On June 15, 1993, the U.S. House of Representatives voted 239-190 to amend the National Labor Relations Act (NLRA) to prohibit employers from hiring permanent replacement workers in economic strikes. President Clinton promised to sign such legislation.
Republican senators have promised a filibuster, so the Senate leadership has postponed voting on the issue. When and if they round up the necessary sixty votes they will schedule the vote. A filibuster stopped identical legislation in the 102nd Congress, and there is a fair chance that it can do so again.
The proposed legislation applies only to economic strikes, which are union-initiated work stoppages over terms and conditions of employment. It is already illegal for employers to hire permanent replacement workers in unfair labor practice strikes, which are union-initiated work stoppages over illegal actions by employers such as firing a worker for advocating unionism.
The Nature of the Right to Strike
Unionists portray this issue as one of simple justice. They claim that the right to strike, which is guaranteed in the NLRA, is nullified by the ability of employers to hire permanent replacement workers. But what is the right to strike?
Let’s get back to basics. The employment relationship is one of contract between employees and employers. Contracts are formed by parties each of whom perceives that he will thereby gain. They are based on mutual consent. The typical employment contract is an agreement that the employee will perform specified labor services for the employer in exchange for a specified compensation package. Unless a contract specifies the contrary, employees do not have property rights to their jobs.
Since each worker owns his own labor services, he clearly has a fundamental (i.e., independent of government) right to withhold those services if he doesn’t like the compensation package offered by an employer. It follows that like-minded employees have a fundamental right to withhold their labor services together, at the same time. However, there is no fundamental right for any worker, or group of workers, to prevent other workers from accepting the terms that they have refused to accept. To argue the contrary is to assert that strikers own the jobs that they refuse to do. Congress may legislate such a privilege, but that is different from a fundamental right. In the realm of rights rather than privilege, workers don’t own jobs. They own their labor services.
All workers, even nonunion workers, own their labor services. As owners they have a fundamental right to accept any terms of employment they wish, even if some other workers have rejected those terms.
Unionists use the epithet “scab” to refer to workers who are willing to accept terms that union workers have rejected. A scab, unionists thereby suggest, is less than human and therefore has no rights that anyone need worry about. However, calling a replacement worker a scab is not a logical argument. To make their case, those who support the proposed striker replacement legislation have to come up with some justification for subordinating the rights of union-free workers to the interests of union workers.

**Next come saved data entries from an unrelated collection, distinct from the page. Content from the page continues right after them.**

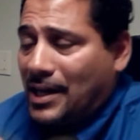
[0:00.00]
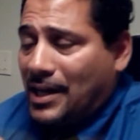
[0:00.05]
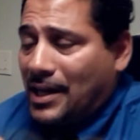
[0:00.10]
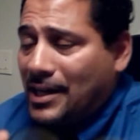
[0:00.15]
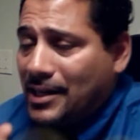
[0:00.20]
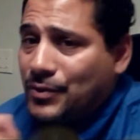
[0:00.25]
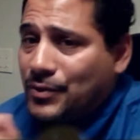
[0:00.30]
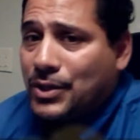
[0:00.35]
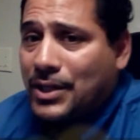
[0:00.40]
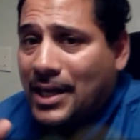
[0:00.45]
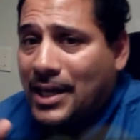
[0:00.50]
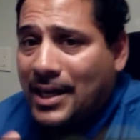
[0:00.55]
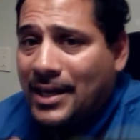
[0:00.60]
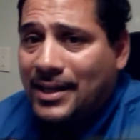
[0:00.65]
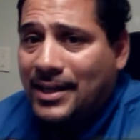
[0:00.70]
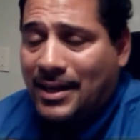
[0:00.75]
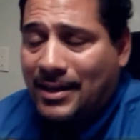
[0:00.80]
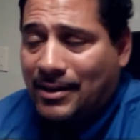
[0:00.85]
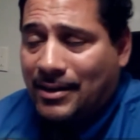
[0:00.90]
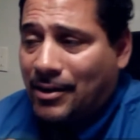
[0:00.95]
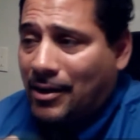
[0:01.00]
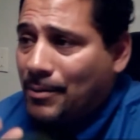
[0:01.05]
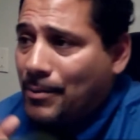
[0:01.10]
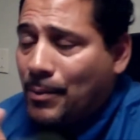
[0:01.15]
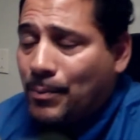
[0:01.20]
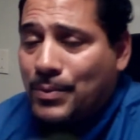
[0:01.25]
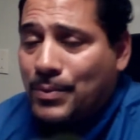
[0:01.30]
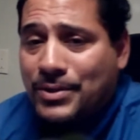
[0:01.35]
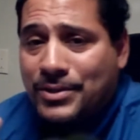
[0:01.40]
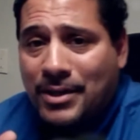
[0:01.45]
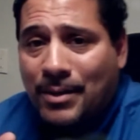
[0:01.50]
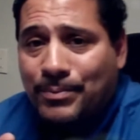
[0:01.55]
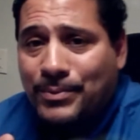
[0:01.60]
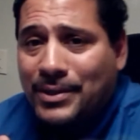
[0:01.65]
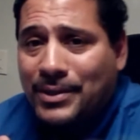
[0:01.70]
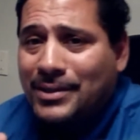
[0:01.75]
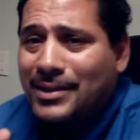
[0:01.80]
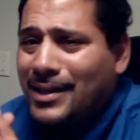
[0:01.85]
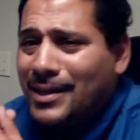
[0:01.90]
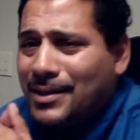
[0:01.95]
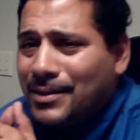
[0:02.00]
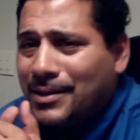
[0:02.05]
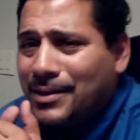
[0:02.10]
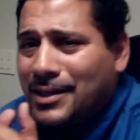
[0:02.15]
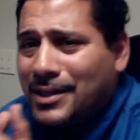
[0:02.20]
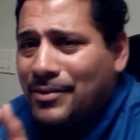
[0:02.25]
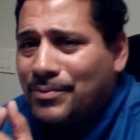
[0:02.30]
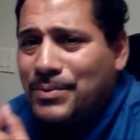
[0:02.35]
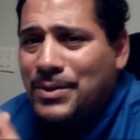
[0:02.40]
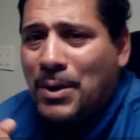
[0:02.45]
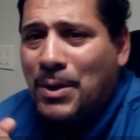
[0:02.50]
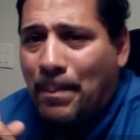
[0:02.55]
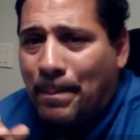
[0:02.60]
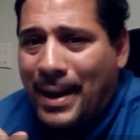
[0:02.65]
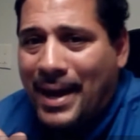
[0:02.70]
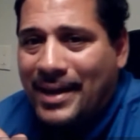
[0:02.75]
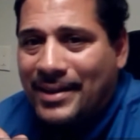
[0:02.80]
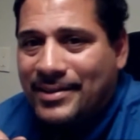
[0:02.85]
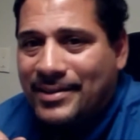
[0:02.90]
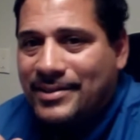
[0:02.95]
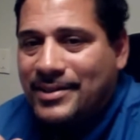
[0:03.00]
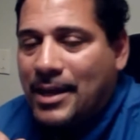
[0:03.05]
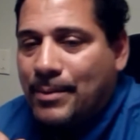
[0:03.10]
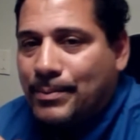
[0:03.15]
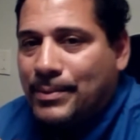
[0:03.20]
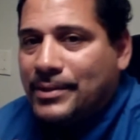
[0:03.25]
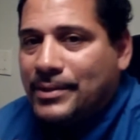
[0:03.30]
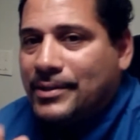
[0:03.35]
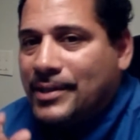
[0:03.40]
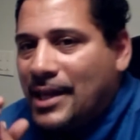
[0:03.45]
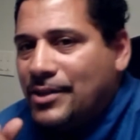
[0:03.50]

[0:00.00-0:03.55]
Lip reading: And if you can come up with something, give me a bank statement.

Moreover, existing law is well balanced between unions and management. The terms and conditions of employment that a striking union seeks have long-run cost implications for its target employer. If employers were prohibited from hiring permanent replacement workers, they could not impose any long-run costs on striking unions. As the U.S. Supreme Court has acknowledged, existing law allows each side to threaten to impose long-run costs. The hiring of permanent replacement workers, according to the Court, is one of the employers’ “economic weapons in reserve” that they may legitimately employ in the collective bargaining process.
Finally, the ability of employers to hire permanent replacement workers provides a market-reality check to both sides in a labor dispute. If an employer is able easily to hire replacements at terms that a union has rejected (current law forbids employers to offer better terms), the union knows its terms are unrealistic. But if the employer cannot do so, it knows that the union’s terms are not unrealistic. If employers were permitted to hire only temporary replacement workers, as the proposed legislation specifies, this market-reality check would vanish. Workers are often reluctant to accept temporary job offers even at high pay.
Although only 11.5 percent of private sector workers are unionized, the proposed legislation creates privileges for union workers at the expense of rights of union-free workers. Is that consistent with the American principle that all people have equal rights and are entitled to equal protection of the laws?